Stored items
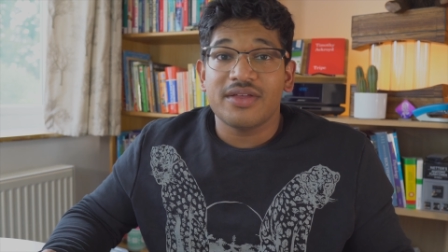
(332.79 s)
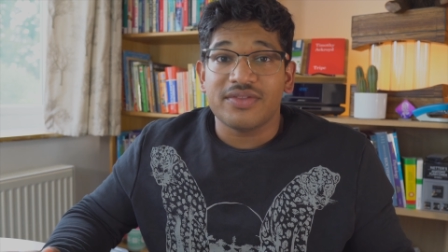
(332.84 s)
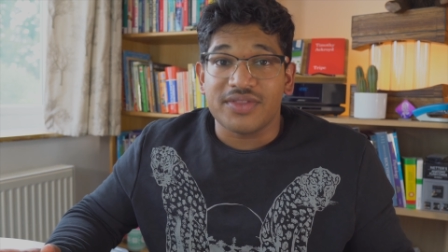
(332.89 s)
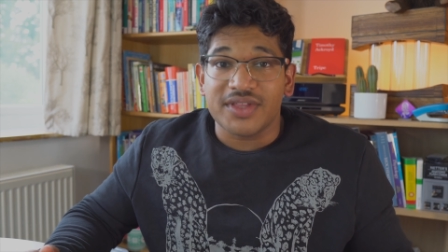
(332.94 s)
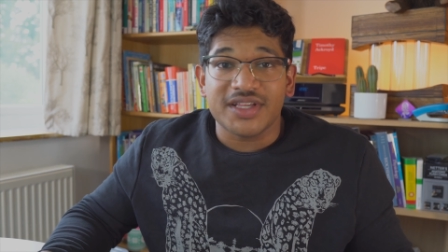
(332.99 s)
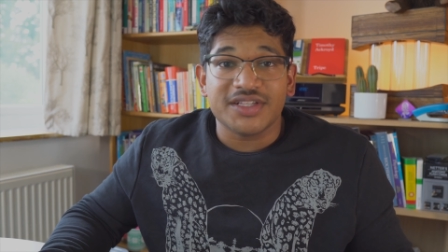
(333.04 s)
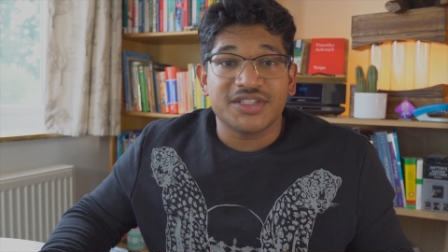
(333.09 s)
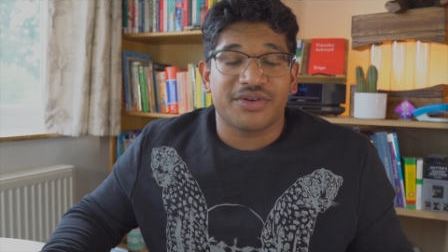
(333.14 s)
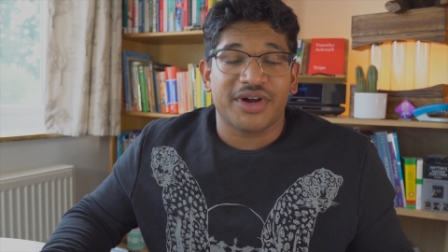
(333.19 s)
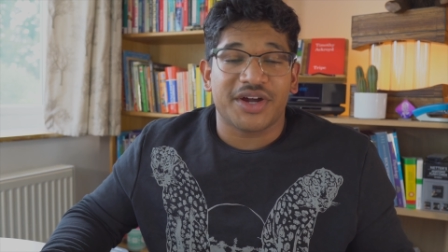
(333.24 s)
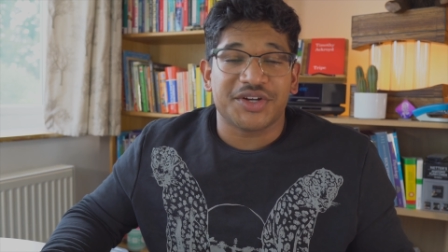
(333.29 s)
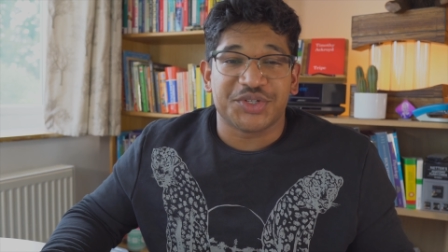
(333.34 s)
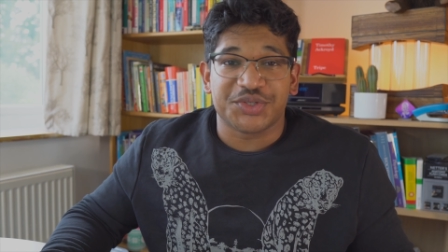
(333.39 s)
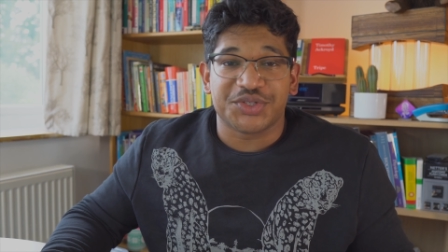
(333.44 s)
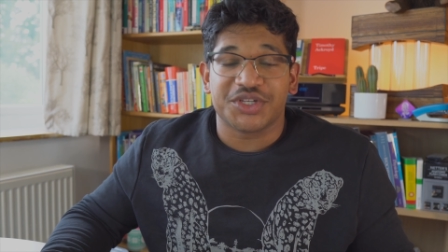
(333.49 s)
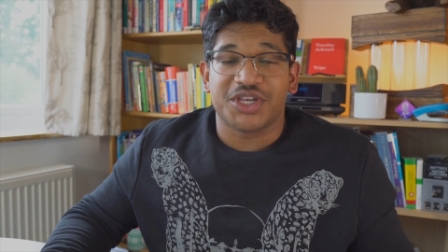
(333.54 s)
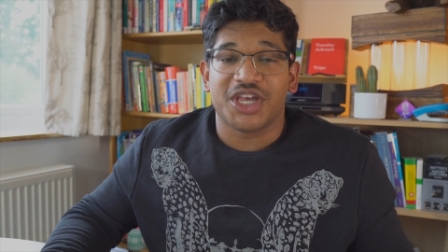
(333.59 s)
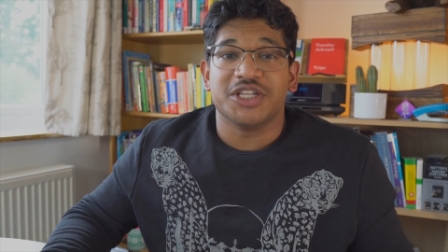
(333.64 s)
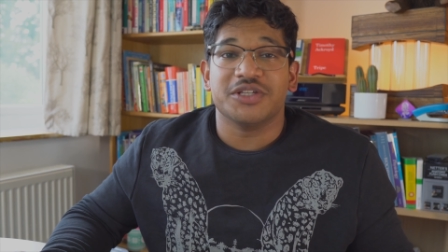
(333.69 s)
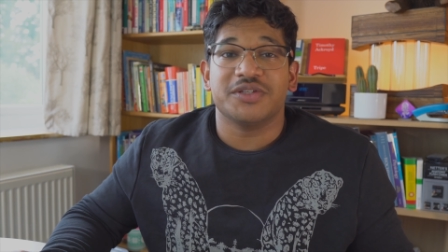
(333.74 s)
these graduates
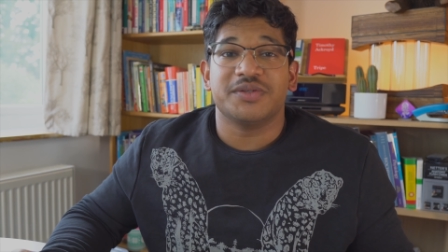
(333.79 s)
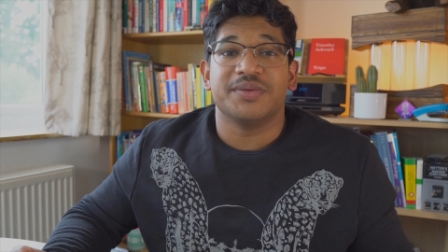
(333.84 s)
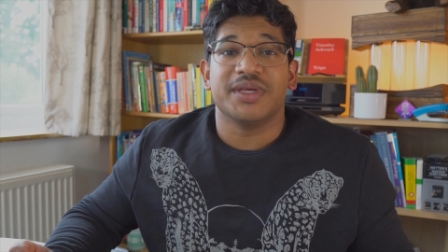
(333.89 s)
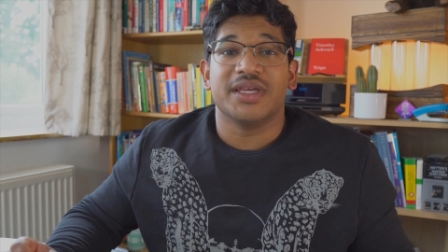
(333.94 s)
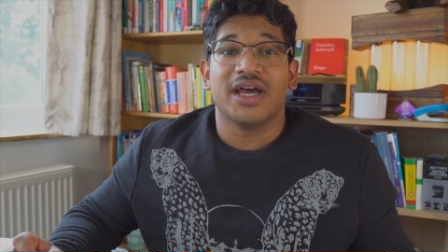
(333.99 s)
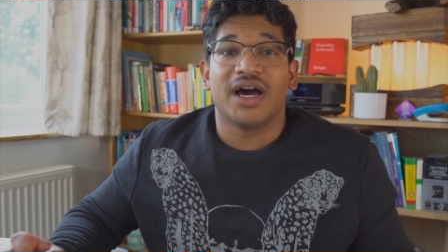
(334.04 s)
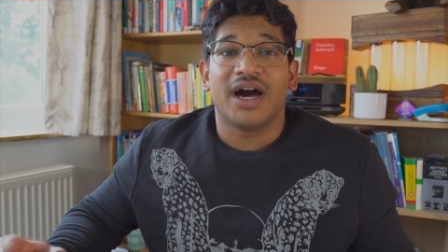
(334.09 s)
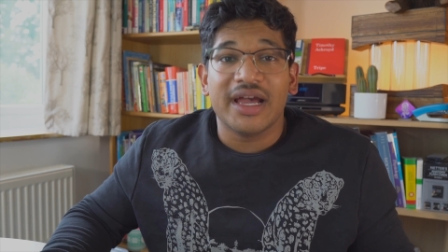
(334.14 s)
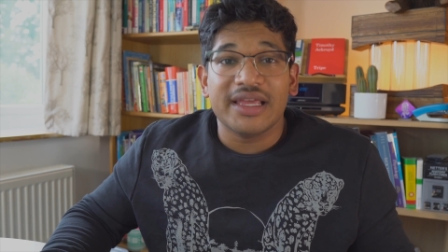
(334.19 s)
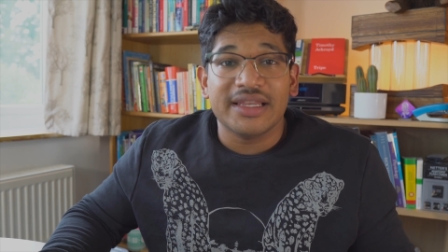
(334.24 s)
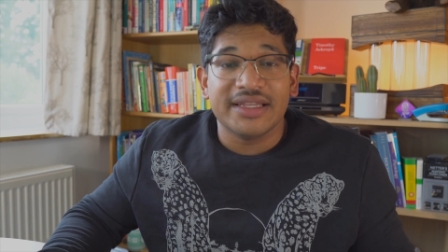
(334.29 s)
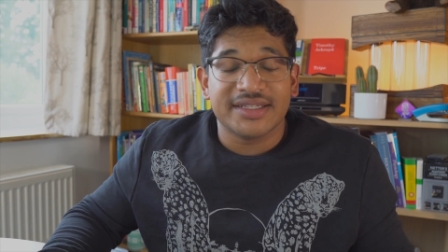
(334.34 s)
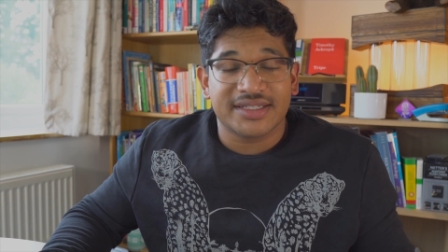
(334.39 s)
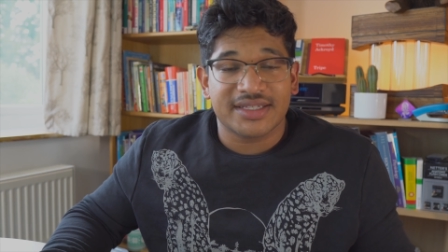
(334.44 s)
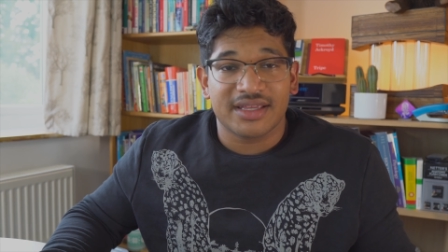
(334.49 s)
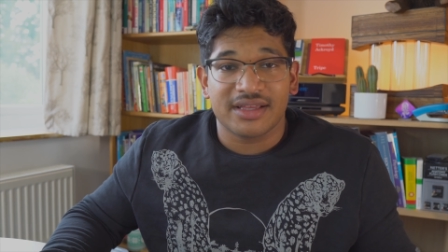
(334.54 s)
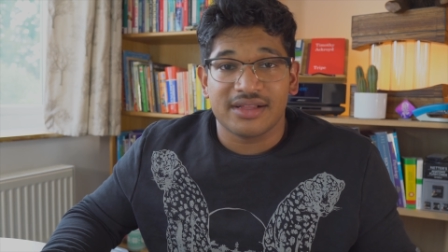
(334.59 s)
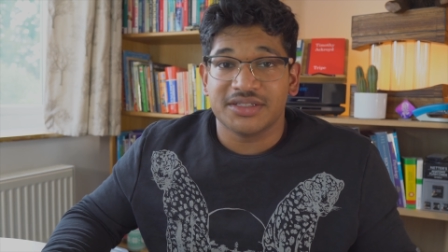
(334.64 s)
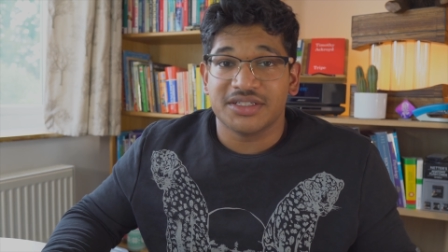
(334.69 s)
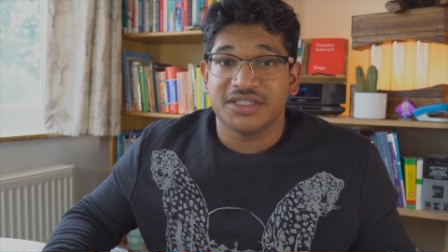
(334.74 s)
are going to be highly
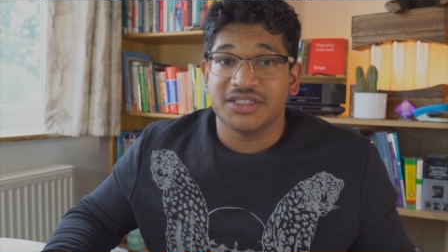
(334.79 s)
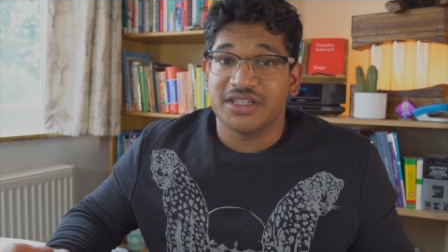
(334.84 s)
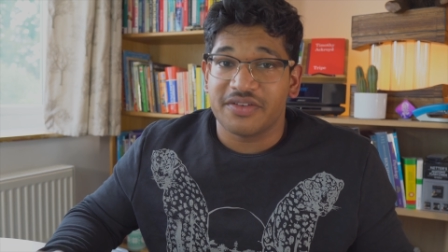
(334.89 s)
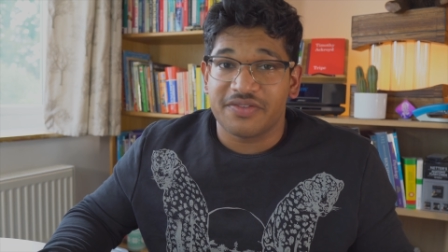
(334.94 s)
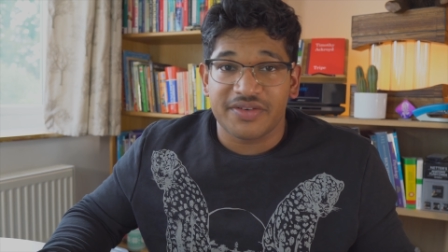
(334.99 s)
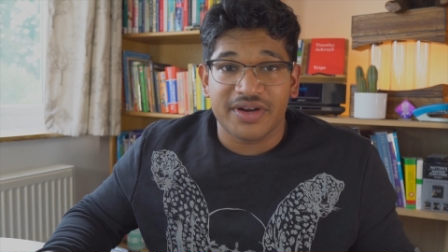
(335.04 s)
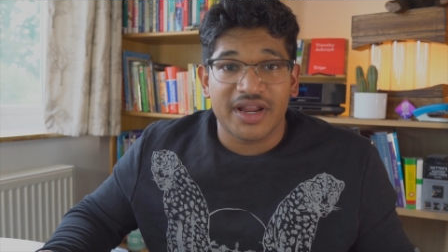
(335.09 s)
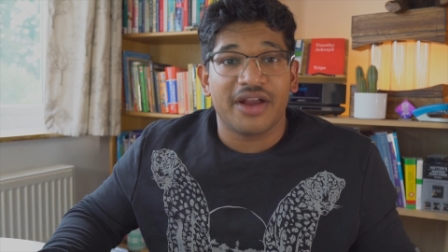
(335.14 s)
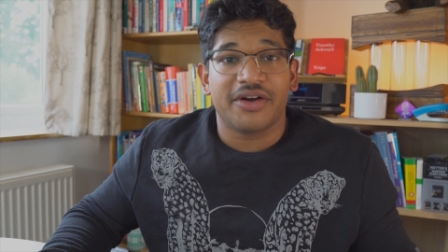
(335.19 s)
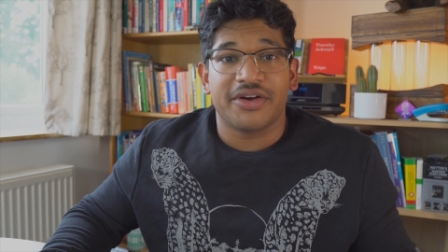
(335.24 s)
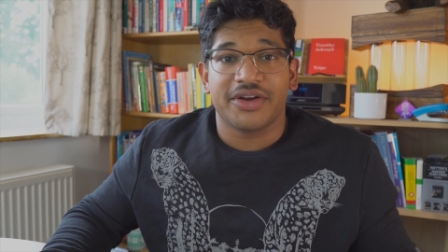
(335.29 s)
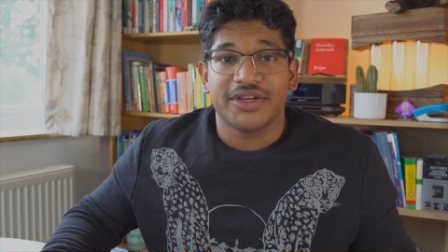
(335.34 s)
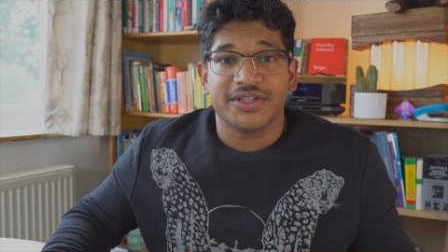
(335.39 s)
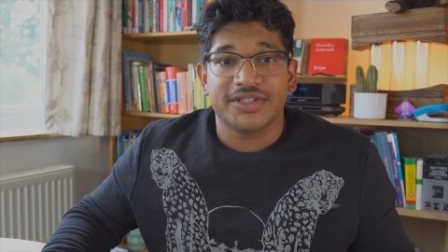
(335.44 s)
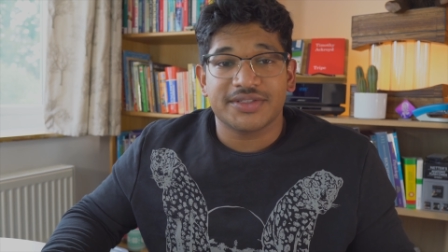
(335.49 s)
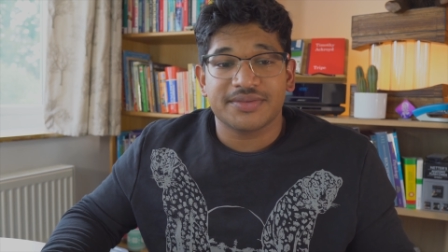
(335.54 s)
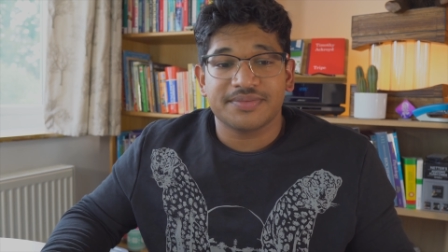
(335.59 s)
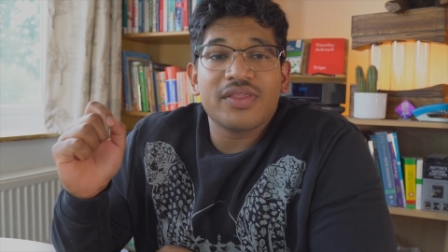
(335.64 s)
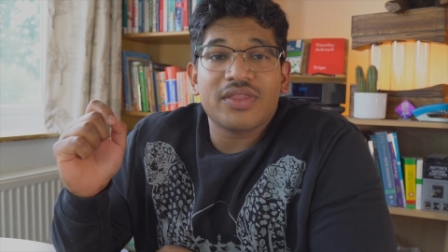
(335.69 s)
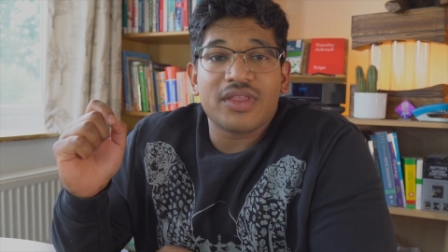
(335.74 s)
skilled in different areas.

WHAT THE TASK ASKS ▸ Reproduce these records exactly, but not the pictures.

ANSWER SECTION ▸
(332.79 s)
(332.84 s)
(332.89 s)
(332.94 s)
(332.99 s)
(333.04 s)
(333.09 s)
(333.14 s)
(333.19 s)
(333.24 s)
(333.29 s)
(333.34 s)
(333.39 s)
(333.44 s)
(333.49 s)
(333.54 s)
(333.59 s)
(333.64 s)
(333.69 s)
(333.74 s)
these graduates
(333.79 s)
(333.84 s)
(333.89 s)
(333.94 s)
(333.99 s)
(334.04 s)
(334.09 s)
(334.14 s)
(334.19 s)
(334.24 s)
(334.29 s)
(334.34 s)
(334.39 s)
(334.44 s)
(334.49 s)
(334.54 s)
(334.59 s)
(334.64 s)
(334.69 s)
(334.74 s)
are going to be highly
(334.79 s)
(334.84 s)
(334.89 s)
(334.94 s)
(334.99 s)
(335.04 s)
(335.09 s)
(335.14 s)
(335.19 s)
(335.24 s)
(335.29 s)
(335.34 s)
(335.39 s)
(335.44 s)
(335.49 s)
(335.54 s)
(335.59 s)
(335.64 s)
(335.69 s)
(335.74 s)
skilled in different areas.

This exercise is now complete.